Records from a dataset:
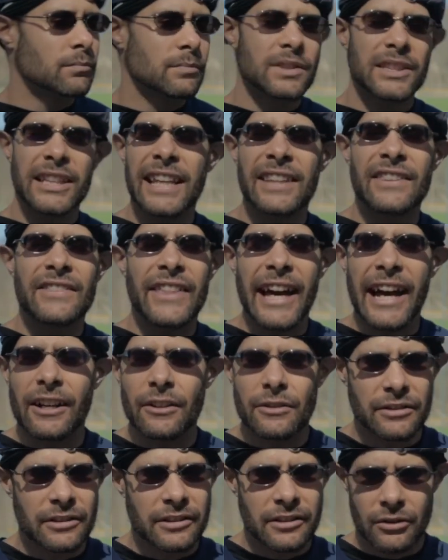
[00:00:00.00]

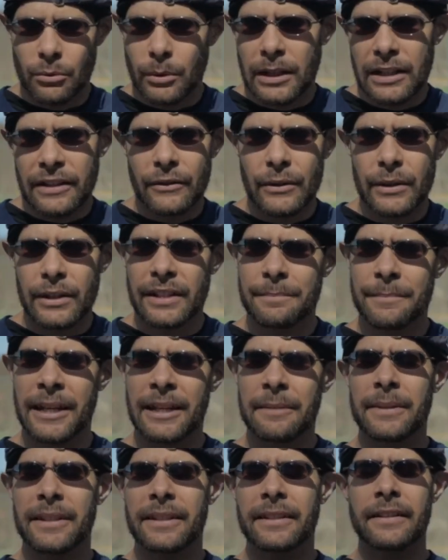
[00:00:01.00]
10,000 or whatever it may
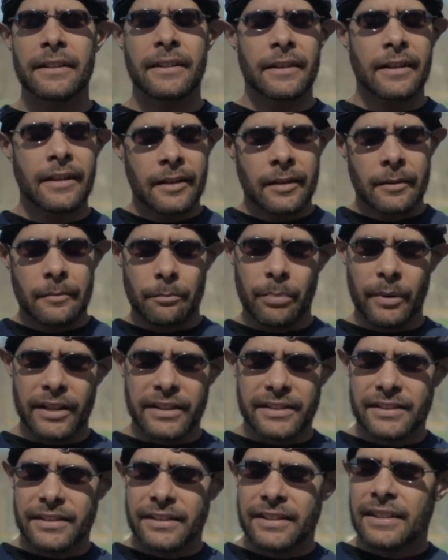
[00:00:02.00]
be,
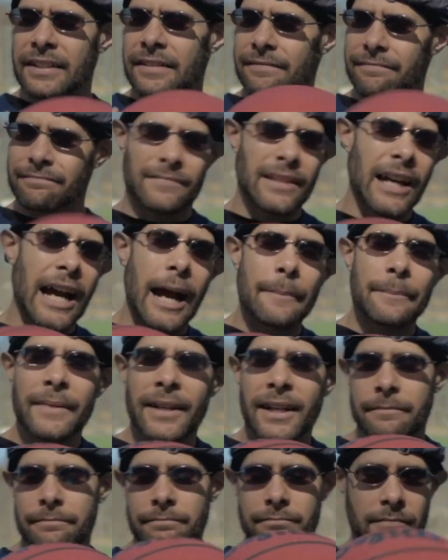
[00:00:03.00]
but I'm
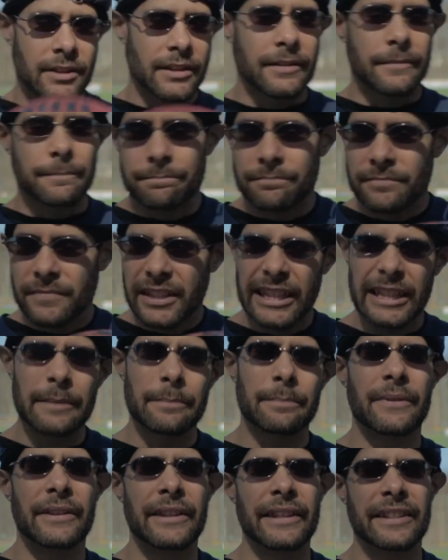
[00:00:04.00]
not gonna keep
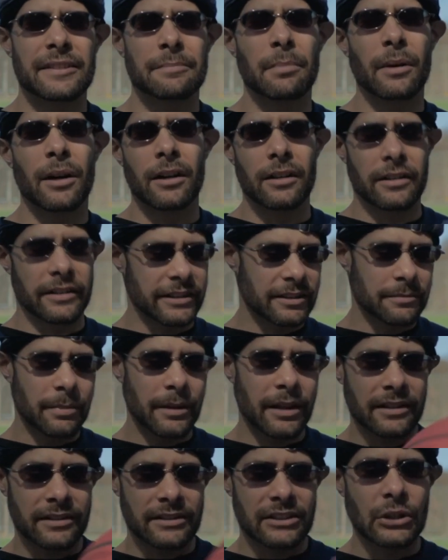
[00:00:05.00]
this ball. This
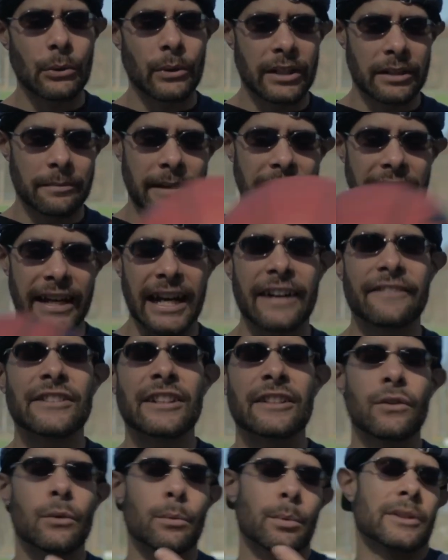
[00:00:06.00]
ball is going back. I've
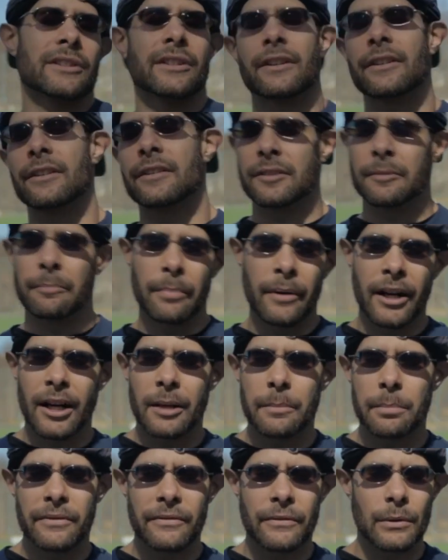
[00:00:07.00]
never returned a ball
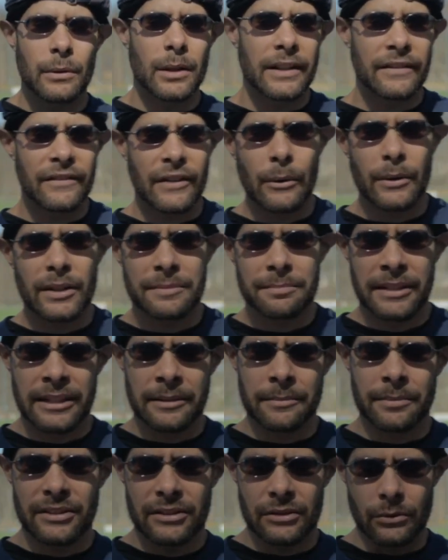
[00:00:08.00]
before. I've always been
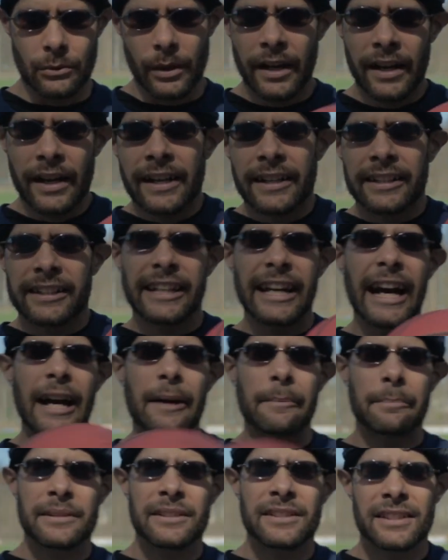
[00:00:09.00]
able to
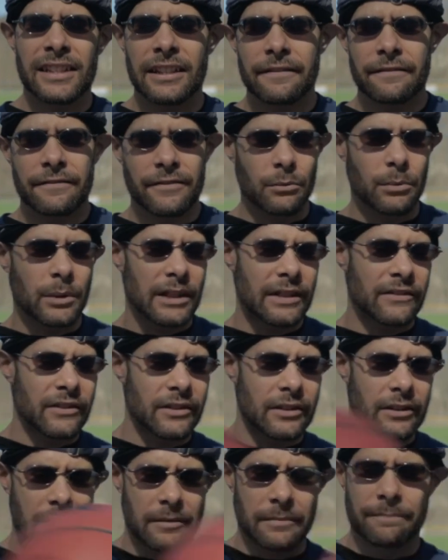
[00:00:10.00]
compensate for
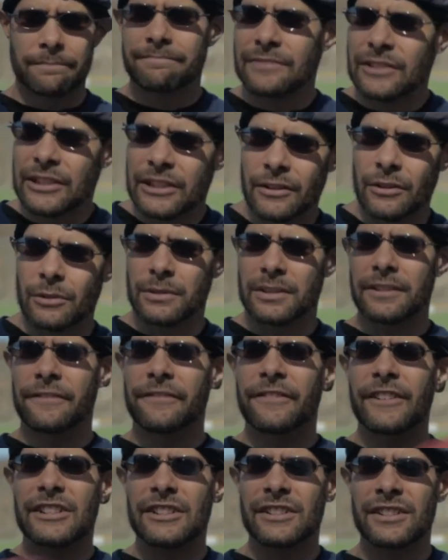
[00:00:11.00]
whatever, you know,
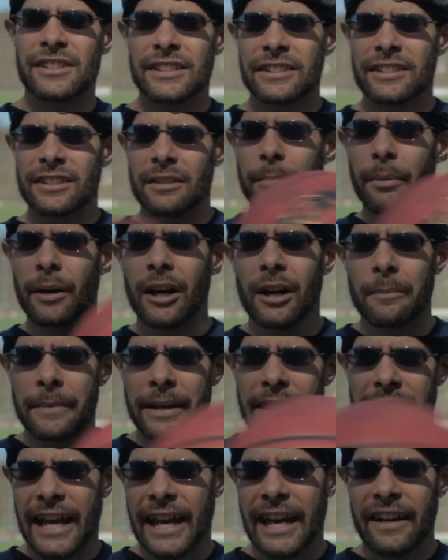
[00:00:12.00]
deficiencies a ball
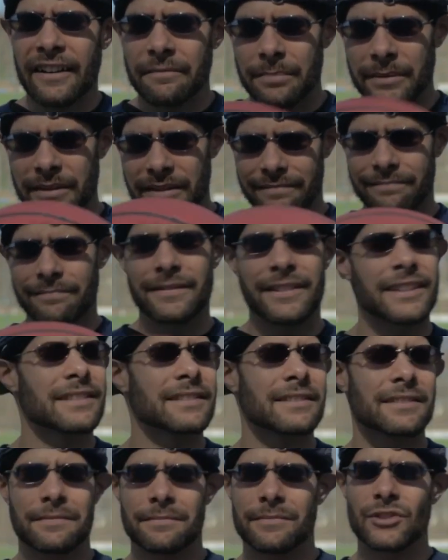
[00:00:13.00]
may have, but
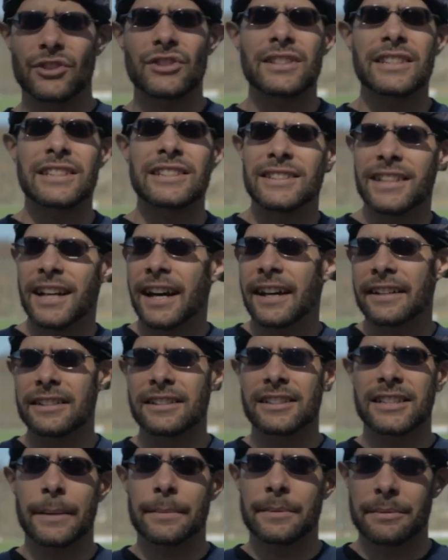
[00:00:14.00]
this just is not
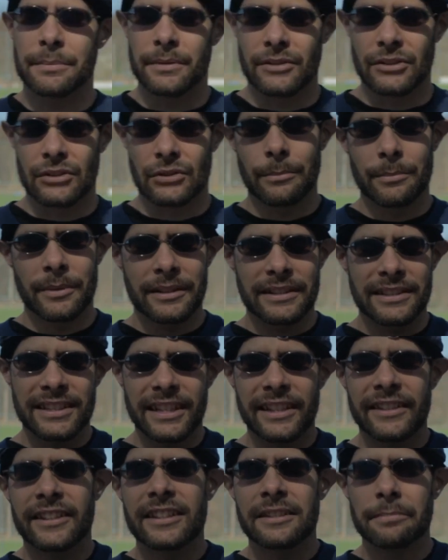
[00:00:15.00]
acceptable. So I'm gonna
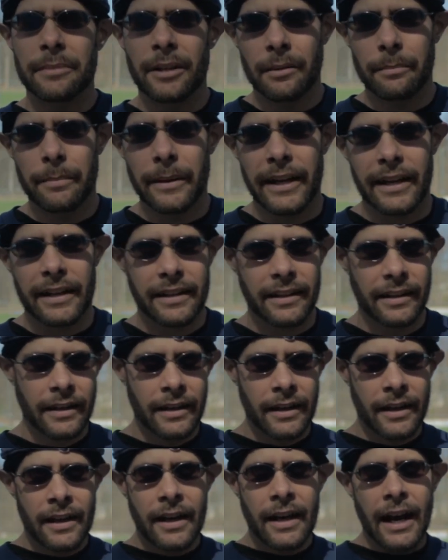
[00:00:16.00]
send this ball back.
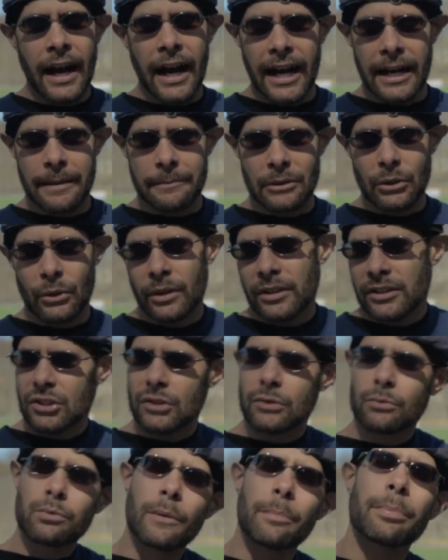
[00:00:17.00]
I'm going
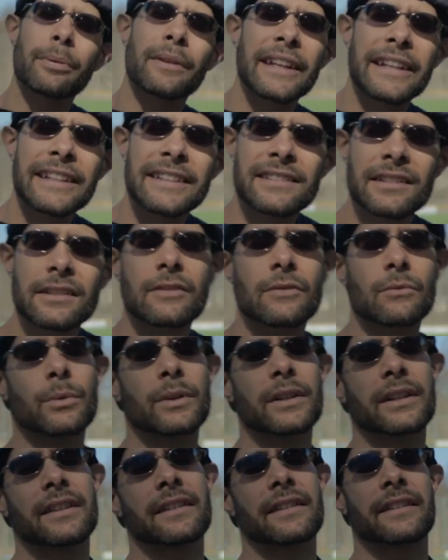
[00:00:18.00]
to replace it
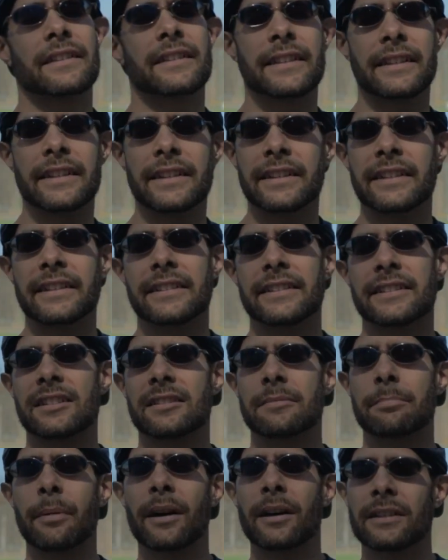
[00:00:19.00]
with the
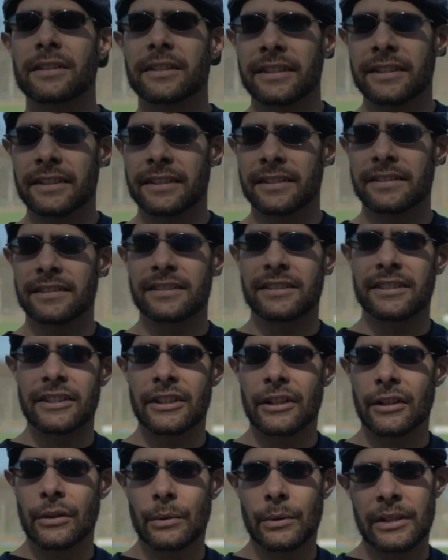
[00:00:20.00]
Spalding
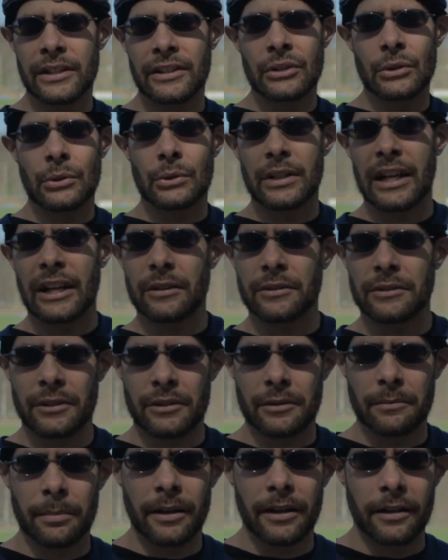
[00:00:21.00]
Zi/O
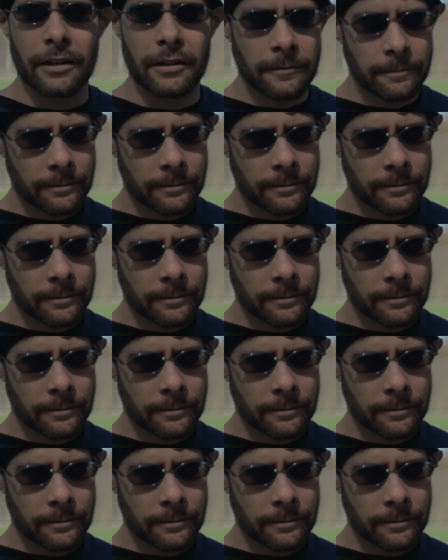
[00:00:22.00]
Indoor/Outdoor Ball.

| PROBLEM REQUIREMENTS |
Copy the records exactly. Skip any pictures.

| RESPONSE |
[00:00:00.00]

[00:00:01.00]
10,000 or whatever it may
[00:00:02.00]
be,
[00:00:03.00]
but I'm
[00:00:04.00]
not gonna keep
[00:00:05.00]
this ball. This
[00:00:06.00]
ball is going back. I've
[00:00:07.00]
never returned a ball
[00:00:08.00]
before. I've always been
[00:00:09.00]
able to
[00:00:10.00]
compensate for
[00:00:11.00]
whatever, you know,
[00:00:12.00]
deficiencies a ball
[00:00:13.00]
may have, but
[00:00:14.00]
this just is not
[00:00:15.00]
acceptable. So I'm gonna
[00:00:16.00]
send this ball back.
[00:00:17.00]
I'm going
[00:00:18.00]
to replace it
[00:00:19.00]
with the
[00:00:20.00]
Spalding
[00:00:21.00]
Zi/O
[00:00:22.00]
Indoor/Outdoor Ball.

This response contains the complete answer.